To do: A faithful copy of the entries, without any pictures, is what is needed here.

# # # # #

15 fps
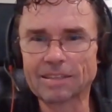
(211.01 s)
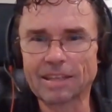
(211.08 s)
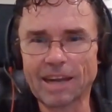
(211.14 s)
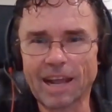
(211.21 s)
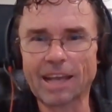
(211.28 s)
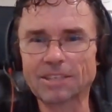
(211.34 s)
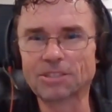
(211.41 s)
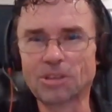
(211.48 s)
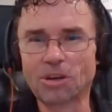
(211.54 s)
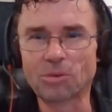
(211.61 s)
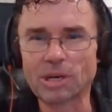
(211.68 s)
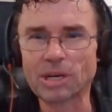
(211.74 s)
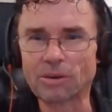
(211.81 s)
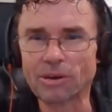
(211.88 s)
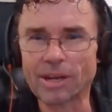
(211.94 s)
that has no
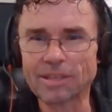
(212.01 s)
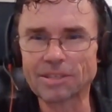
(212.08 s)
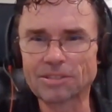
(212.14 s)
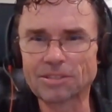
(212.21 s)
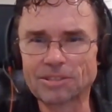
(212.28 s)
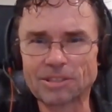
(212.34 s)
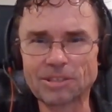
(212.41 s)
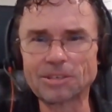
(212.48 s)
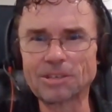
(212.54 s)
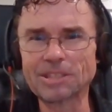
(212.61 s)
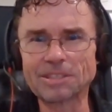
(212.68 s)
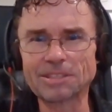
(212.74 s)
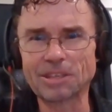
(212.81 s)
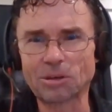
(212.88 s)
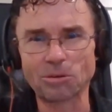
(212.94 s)
regrets. Dude
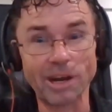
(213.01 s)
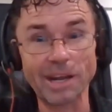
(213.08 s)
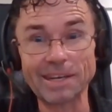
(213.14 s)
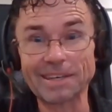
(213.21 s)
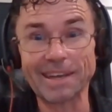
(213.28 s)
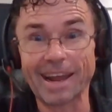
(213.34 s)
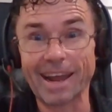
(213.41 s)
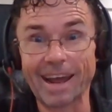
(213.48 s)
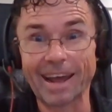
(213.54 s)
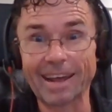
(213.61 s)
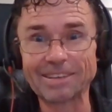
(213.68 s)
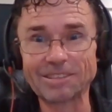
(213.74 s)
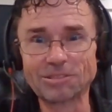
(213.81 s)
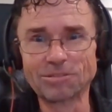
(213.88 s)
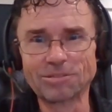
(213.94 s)
is the great dad.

# # # # #

Expected output:
15 fps
(211.01 s)
(211.08 s)
(211.14 s)
(211.21 s)
(211.28 s)
(211.34 s)
(211.41 s)
(211.48 s)
(211.54 s)
(211.61 s)
(211.68 s)
(211.74 s)
(211.81 s)
(211.88 s)
(211.94 s)
that has no
(212.01 s)
(212.08 s)
(212.14 s)
(212.21 s)
(212.28 s)
(212.34 s)
(212.41 s)
(212.48 s)
(212.54 s)
(212.61 s)
(212.68 s)
(212.74 s)
(212.81 s)
(212.88 s)
(212.94 s)
regrets. Dude
(213.01 s)
(213.08 s)
(213.14 s)
(213.21 s)
(213.28 s)
(213.34 s)
(213.41 s)
(213.48 s)
(213.54 s)
(213.61 s)
(213.68 s)
(213.74 s)
(213.81 s)
(213.88 s)
(213.94 s)
is the great dad.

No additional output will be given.